Since his diagnosis Pete has practically tried every drug and treatment that has the possibility of slowing, stopping or eliminating this terrible disease. From stem cells, to trial drugs, to experimental therapies in Uruguay, Mexico, Germany and Bali, some of which kept him away from his family for over 18 months. He has searched the world trying to find an answer leaving no stone unturned. A different person may have felt like throwing the towel in, giving up, as the mental and physical exhaustion of this disease is immense. But Pete didn’t do that. Each time he picked himself up and pushed forward. He did this despite knowing that none of the treatments worked. And despite knowing there is no cure or drug that halts progression, but because of his unwavering philosophy that there must be an answer he just had to keep searching.

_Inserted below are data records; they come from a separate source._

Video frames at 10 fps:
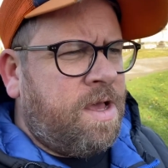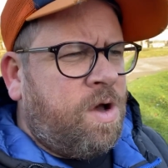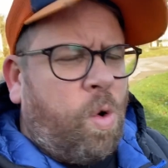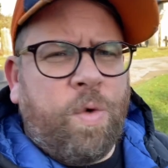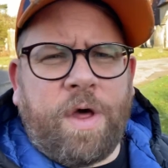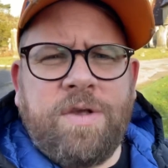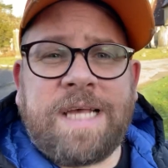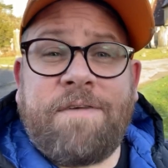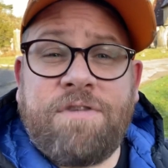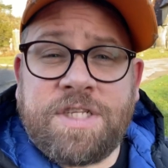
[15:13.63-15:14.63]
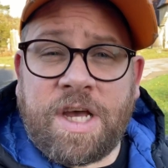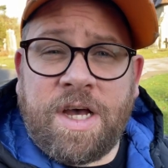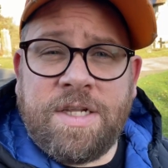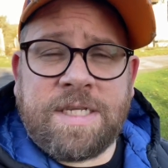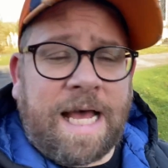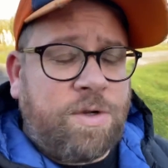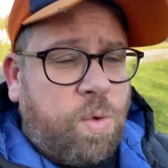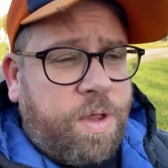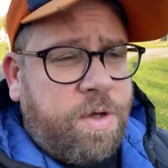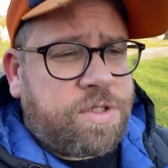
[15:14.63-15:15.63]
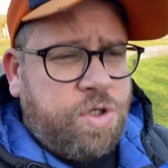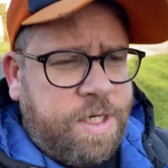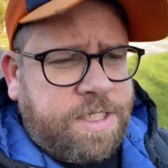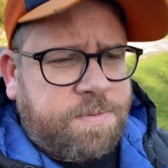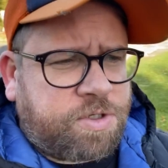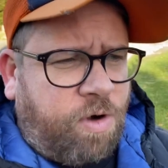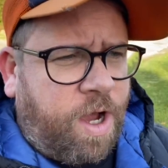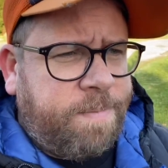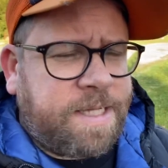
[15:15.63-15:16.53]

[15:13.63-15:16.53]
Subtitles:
all those that have returned and all those newly subscribed.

Whilst actively observing the research occurring worldwide it became obvious to Pete that the current MND research was looking at the wrong thing and certainly didn’t make a lot of sense in relation to the presentation of sporadic ALS. In fact, it seemed important questions needed to be asked with respect to many issues surrounding the approach to current research thinking. So in 2017, after meeting Matt Keon a highly motivated, out-of-the-box-thinker and self-cured lymes disease patient, they decided to take matters into their own hands and look into the areas that current medical research was ignoring. Their belief was that MND is not a gene specific issue, rather a network issue that relates to an underlying viral infection and subsequent auto-immune dysfunction.
This small, self-funded team took on the task of identifying the right scientists, brilliant mathematicians and innovative thinkers all focused on nothing less than a revolutionary breakthrough in the search for underlying genetic modalities in MND.

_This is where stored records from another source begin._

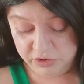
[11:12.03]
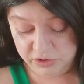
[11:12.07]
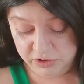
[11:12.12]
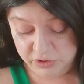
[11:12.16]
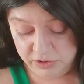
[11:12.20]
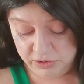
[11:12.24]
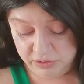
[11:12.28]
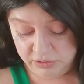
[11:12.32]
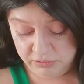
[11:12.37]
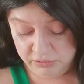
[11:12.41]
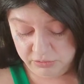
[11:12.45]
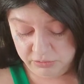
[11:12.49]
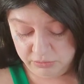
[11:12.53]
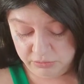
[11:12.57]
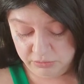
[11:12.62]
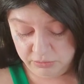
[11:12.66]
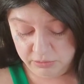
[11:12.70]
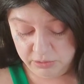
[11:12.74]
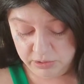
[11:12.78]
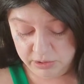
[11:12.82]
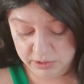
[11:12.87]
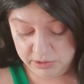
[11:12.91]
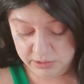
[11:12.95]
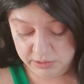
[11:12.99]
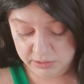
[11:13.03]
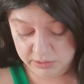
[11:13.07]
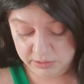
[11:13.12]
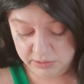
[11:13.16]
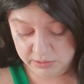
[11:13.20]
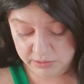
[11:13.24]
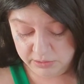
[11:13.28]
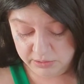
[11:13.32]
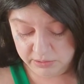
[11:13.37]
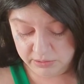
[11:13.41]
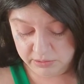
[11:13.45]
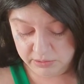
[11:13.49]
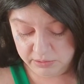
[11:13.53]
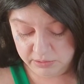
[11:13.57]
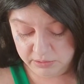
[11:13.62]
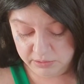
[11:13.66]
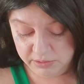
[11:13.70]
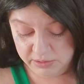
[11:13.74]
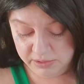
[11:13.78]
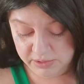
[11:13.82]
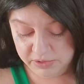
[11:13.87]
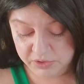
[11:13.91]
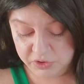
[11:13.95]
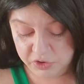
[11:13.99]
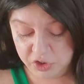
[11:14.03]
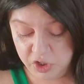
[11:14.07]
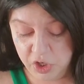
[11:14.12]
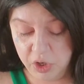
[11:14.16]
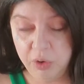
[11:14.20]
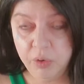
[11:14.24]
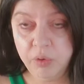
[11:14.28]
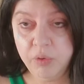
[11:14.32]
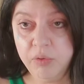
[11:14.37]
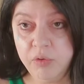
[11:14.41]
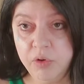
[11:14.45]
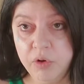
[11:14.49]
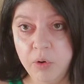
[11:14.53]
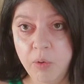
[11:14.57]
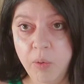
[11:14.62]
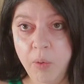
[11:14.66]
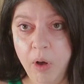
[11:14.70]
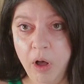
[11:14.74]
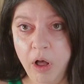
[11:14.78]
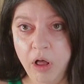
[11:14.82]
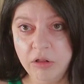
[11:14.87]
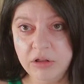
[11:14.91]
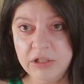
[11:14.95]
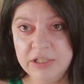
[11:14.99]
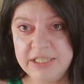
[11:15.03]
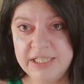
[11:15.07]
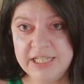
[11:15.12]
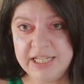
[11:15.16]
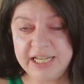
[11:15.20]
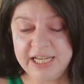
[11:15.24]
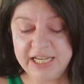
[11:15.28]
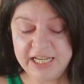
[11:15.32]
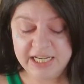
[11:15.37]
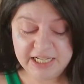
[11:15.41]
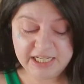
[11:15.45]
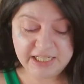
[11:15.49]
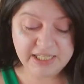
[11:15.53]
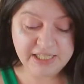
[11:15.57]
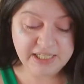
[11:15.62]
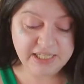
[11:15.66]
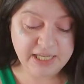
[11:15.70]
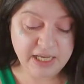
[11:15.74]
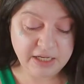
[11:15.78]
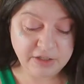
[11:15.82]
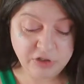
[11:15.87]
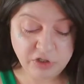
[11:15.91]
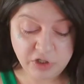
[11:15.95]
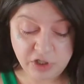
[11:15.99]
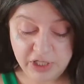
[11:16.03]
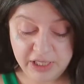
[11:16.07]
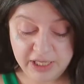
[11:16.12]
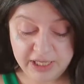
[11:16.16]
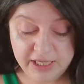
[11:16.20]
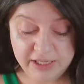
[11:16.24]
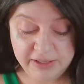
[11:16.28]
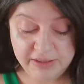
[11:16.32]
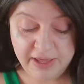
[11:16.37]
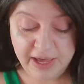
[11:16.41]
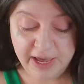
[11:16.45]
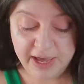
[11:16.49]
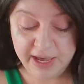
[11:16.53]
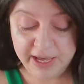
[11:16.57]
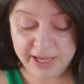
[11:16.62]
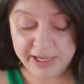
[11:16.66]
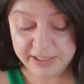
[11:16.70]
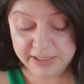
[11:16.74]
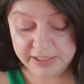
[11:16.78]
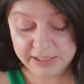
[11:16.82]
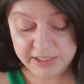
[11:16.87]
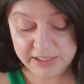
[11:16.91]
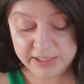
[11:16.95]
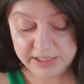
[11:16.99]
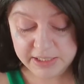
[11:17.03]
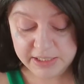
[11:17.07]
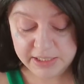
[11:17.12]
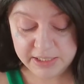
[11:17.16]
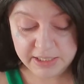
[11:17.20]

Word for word: to show the quality and such like that.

Fueled by their urgency to find answers, they quickly established a laboratory in Sydney, recruited leading auto immune scientist Nitin Saksena (who passionately believes in the project), a team of leading mathematicians from around the world to develop algorithms to analyse the data and a partner in China with technology not accessible in Australia and they started to investigate their hypothesis.
Their disruptive model looks at every piece of information for an individual. From the genome, RNA, the microbiome, melabalomics, proteomics and clinical data. Coupled with bioinformatics and the best computer scientists in the world.
With collaboration at the core of this approach, Peter and Matt have met with many leading MND research groups in Australia and overseas and shared their hypothesis and results to date. They have convincingly won the support of many of the world’s leading MND research groups. Their renegade approach to research is revolutionary and it is producing results. Results that they believe will help not only Peter but all MND patients in Australia and around the world.
This is Pete’s remarkable story of resilience, determination and desire to find a cure for one of the world’s most incurable diseases.